Git LFS

Decoding GH008: When Git Push --mirror Succeeds Despite Missing LFS Objects

The Curious Case of Missing LFS Objects and Successful Pushes

Imagine successfully pushing a Git repository to GitHub, only to discover later that crucial large files (managed by Git LFS) are missing. This perplexing situation, recently highlighted in a GitHub Community discussion, reveals a nuanced interaction between Git, Git LFS, and GitHub's server-side validation. It's a scenario that can create blind spots in your software development tracking and lead to broken repositories.

Aakash4792 described a situation where a source repository had missing LFS objects. A mirror clone worked: git clone --mirror https://github.com/ORG/SOURCE.git ProbRepo, but attempting to fetch LFS objects failed with 404 Object does not exist on the server errors. What was truly confusing was the inconsistent behavior of git push --mirror. On one occasion, pushing this broken mirror to a new GitHub repository failed with the expected GH008 error, indicating unknown LFS objects. However, on a subsequent attempt to a brand-new empty repository, the exact same git push --mirror command succeeded without a hitch.
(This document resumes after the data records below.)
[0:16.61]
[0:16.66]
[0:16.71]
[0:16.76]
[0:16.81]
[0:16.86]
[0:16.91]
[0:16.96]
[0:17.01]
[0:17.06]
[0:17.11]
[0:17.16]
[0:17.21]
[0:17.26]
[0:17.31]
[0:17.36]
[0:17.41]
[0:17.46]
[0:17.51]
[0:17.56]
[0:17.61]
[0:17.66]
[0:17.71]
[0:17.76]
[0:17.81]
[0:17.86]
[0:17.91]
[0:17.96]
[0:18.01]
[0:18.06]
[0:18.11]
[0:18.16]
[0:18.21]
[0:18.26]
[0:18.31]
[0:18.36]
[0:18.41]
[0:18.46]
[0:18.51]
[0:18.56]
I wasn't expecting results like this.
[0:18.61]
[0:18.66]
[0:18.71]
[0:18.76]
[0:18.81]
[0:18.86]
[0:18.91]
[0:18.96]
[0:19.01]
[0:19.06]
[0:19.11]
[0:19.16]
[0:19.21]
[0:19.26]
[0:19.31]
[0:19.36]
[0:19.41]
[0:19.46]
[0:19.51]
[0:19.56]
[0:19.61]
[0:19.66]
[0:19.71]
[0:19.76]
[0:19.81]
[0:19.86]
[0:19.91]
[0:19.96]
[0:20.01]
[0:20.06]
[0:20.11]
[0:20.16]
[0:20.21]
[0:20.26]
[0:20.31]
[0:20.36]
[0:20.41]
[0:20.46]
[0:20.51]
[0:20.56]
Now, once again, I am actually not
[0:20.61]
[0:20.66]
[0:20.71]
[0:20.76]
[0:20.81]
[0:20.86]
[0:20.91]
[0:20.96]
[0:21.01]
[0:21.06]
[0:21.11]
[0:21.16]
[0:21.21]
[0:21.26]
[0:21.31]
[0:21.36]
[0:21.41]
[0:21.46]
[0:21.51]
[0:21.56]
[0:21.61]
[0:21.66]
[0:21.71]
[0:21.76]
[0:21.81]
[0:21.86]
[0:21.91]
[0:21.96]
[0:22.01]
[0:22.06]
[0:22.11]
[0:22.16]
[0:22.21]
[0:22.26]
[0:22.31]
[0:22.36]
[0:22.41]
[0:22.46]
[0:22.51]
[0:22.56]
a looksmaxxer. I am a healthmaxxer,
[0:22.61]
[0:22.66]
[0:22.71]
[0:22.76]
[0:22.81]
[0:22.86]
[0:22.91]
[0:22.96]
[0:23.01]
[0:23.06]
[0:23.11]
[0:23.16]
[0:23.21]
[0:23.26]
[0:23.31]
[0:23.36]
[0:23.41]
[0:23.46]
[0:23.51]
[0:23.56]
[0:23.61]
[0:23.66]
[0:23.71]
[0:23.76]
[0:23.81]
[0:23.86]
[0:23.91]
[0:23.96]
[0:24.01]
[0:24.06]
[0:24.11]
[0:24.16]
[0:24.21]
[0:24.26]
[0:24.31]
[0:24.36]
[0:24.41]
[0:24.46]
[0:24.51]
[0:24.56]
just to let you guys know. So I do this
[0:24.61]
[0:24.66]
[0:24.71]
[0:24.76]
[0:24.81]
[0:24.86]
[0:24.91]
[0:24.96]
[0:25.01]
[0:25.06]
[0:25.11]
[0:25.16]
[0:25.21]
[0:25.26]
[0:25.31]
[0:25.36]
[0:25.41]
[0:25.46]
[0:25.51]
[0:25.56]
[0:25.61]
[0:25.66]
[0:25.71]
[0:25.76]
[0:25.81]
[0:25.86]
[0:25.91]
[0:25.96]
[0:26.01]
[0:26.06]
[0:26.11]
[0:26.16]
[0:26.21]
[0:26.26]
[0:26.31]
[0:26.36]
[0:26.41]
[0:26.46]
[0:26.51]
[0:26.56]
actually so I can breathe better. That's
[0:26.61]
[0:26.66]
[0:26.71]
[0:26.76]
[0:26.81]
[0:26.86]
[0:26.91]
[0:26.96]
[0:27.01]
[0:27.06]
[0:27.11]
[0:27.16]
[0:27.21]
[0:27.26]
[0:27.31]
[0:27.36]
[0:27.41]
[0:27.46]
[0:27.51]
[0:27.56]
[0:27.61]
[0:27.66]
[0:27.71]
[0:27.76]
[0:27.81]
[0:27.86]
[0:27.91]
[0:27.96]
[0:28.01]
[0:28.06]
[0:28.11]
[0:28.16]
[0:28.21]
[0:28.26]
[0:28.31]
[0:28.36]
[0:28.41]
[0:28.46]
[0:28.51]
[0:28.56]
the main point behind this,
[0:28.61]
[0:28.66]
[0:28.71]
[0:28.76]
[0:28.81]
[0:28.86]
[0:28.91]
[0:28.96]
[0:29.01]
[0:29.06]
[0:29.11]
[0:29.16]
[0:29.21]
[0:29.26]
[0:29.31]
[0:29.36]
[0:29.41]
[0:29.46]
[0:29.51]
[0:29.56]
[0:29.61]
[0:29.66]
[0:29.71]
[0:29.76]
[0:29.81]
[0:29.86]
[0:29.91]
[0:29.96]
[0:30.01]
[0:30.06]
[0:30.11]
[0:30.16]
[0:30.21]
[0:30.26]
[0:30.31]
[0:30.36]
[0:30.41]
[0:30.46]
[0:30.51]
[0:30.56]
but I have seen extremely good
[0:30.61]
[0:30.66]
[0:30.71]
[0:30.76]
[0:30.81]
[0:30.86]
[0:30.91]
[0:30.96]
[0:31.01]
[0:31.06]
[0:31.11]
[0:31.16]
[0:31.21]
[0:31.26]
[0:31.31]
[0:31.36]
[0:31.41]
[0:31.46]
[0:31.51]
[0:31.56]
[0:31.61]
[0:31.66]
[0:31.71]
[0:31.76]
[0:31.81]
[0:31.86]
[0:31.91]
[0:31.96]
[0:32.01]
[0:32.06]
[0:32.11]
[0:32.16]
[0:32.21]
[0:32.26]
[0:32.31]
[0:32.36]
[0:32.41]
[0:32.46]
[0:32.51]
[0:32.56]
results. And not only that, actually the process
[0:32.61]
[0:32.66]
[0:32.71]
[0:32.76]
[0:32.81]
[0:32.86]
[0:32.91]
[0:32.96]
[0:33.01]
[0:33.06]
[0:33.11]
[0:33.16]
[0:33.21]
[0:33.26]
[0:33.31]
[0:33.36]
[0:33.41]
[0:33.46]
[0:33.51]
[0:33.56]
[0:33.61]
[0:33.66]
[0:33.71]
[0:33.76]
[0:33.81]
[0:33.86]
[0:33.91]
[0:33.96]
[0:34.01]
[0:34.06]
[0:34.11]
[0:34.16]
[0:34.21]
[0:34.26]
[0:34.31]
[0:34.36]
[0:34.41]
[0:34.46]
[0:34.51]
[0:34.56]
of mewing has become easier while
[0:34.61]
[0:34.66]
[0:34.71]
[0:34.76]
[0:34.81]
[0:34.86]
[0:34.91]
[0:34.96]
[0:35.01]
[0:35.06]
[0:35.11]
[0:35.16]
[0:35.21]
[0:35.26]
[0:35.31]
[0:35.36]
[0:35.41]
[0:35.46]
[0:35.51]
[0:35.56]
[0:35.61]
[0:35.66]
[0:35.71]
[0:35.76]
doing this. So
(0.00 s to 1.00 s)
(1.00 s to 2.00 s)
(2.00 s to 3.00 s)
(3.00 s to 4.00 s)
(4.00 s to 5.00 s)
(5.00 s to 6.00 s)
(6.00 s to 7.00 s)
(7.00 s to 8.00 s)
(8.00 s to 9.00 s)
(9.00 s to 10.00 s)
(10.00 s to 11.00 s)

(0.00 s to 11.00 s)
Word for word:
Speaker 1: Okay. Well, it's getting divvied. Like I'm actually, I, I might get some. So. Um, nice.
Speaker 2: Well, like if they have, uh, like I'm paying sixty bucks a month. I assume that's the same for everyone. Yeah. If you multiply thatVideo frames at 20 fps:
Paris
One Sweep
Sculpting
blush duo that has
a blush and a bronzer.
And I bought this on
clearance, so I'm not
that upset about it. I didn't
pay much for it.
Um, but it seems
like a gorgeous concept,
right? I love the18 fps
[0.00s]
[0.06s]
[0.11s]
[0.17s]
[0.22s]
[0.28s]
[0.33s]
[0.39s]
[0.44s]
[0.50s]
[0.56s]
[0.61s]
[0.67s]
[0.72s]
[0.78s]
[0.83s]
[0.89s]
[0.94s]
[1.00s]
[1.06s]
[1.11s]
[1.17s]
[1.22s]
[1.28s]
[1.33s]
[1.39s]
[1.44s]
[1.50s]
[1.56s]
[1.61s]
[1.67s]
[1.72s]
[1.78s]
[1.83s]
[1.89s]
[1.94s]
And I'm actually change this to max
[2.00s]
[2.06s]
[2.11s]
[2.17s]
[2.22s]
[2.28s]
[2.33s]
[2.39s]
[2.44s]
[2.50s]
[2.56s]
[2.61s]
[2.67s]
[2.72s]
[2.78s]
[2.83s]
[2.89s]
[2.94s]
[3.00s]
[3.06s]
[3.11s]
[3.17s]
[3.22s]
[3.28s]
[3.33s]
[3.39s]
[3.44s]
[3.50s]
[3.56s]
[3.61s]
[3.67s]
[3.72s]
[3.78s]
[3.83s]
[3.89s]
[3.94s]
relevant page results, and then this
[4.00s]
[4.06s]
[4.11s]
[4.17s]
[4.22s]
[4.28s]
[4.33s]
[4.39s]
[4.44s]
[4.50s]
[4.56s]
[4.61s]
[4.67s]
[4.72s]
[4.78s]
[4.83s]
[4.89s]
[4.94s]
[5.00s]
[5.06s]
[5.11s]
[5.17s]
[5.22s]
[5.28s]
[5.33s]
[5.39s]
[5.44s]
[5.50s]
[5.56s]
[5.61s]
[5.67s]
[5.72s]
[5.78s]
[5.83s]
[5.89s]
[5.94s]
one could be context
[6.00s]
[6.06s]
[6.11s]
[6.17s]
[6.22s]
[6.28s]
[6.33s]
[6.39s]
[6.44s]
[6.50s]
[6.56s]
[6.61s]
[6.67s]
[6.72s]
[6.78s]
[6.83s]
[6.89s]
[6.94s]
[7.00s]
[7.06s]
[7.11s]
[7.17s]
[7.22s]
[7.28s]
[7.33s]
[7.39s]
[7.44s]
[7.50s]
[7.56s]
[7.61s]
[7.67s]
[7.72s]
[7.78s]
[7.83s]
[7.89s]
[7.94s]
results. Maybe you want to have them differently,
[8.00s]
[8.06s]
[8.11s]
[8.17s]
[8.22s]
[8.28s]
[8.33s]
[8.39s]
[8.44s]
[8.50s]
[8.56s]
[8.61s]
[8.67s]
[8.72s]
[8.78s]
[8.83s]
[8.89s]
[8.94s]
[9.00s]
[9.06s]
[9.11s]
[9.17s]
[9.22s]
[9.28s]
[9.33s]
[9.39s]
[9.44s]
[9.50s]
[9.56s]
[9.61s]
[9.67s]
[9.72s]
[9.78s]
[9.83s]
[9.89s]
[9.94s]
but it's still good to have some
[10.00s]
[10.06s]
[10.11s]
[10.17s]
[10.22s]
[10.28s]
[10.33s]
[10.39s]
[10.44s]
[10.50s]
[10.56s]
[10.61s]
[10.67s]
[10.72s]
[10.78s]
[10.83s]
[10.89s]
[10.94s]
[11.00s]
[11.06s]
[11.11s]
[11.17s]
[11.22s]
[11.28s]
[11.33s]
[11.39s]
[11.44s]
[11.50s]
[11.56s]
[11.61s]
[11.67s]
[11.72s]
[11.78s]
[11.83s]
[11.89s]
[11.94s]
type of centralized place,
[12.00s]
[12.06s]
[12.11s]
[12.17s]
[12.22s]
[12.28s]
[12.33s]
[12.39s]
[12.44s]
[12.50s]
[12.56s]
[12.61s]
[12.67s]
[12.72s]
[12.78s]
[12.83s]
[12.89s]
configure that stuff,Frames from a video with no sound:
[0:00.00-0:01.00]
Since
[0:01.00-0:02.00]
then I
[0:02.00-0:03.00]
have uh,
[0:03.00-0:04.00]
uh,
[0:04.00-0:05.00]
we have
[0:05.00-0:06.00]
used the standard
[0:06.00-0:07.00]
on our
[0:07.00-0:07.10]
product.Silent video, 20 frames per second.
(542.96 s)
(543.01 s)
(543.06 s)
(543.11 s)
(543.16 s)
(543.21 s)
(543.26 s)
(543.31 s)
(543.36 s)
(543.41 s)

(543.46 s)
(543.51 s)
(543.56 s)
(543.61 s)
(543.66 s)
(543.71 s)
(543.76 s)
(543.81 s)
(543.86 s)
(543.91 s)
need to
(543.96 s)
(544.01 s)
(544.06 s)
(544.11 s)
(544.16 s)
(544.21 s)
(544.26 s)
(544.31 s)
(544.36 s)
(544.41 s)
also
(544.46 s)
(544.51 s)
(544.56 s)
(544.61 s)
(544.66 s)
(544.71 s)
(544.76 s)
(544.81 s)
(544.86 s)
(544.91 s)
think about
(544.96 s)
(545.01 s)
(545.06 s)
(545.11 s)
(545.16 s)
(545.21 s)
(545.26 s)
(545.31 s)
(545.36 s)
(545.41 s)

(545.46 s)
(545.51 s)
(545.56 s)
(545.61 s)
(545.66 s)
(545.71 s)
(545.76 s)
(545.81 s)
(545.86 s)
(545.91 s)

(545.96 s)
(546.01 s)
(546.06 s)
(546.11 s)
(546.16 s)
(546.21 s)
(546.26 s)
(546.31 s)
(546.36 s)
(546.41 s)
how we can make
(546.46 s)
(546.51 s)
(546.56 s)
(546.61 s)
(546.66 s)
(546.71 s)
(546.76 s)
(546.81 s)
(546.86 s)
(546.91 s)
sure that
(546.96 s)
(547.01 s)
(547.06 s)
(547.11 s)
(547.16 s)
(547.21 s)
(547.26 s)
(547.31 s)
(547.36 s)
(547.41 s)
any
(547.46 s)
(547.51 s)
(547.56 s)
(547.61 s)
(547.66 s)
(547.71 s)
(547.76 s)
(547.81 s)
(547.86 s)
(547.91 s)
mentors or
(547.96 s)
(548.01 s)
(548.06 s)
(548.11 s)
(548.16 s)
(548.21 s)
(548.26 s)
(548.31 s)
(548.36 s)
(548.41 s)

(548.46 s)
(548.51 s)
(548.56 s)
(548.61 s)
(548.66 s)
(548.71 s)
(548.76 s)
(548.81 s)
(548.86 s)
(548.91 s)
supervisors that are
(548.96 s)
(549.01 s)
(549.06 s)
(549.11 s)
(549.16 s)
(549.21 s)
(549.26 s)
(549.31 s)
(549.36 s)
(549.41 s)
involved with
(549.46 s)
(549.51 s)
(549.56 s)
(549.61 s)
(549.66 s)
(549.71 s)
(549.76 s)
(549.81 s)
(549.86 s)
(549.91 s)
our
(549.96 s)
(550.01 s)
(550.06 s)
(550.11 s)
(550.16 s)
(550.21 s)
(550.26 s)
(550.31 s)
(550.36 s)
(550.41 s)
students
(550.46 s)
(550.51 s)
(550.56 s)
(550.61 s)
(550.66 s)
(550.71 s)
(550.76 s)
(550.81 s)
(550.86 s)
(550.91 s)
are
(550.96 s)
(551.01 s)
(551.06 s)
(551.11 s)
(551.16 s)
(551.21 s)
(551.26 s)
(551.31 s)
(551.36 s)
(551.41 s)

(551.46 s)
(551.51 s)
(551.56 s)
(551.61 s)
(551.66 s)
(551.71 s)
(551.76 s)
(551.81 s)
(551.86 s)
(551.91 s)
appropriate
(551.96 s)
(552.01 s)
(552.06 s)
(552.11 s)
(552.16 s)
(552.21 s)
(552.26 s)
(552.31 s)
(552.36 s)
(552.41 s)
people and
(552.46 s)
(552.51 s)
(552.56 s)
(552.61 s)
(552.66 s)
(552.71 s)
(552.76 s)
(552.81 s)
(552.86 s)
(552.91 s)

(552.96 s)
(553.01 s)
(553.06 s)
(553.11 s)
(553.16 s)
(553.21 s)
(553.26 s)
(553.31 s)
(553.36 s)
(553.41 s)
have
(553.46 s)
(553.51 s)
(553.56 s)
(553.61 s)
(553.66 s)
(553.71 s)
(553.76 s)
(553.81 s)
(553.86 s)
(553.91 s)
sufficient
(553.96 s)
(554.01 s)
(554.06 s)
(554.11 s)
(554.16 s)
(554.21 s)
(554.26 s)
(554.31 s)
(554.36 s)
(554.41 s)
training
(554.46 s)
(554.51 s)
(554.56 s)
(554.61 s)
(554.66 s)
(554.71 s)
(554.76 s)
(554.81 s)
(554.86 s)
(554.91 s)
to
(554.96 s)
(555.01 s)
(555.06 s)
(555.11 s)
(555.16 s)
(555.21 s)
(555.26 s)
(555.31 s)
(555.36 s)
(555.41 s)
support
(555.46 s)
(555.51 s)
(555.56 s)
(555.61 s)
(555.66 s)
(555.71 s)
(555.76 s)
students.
Yet, cloning this newly pushed repository and running git lfs fetch --all confirmed that the LFS objects were still missing.

error: failed to fetch some objects from 'https://github.com/ORG/EmptyRepo9.git/info/lfs'

This inconsistency isn't just a minor annoyance; it’s a critical issue for dev teams, product managers, and CTOs who rely on the integrity of their version control systems for reliable delivery and accurate software project metrics. Understanding why this happens is key to preventing data loss and ensuring robust development workflows.

Diagram showing the decoupled nature of Git push and Git LFS object upload, with a pre-receive hook validating LFS payloads, illustrating potential points of failure.
Diagram showing the decoupled nature of Git push and Git LFS object upload, with a pre-receive hook validating LFS payloads, illustrating potential points of failure.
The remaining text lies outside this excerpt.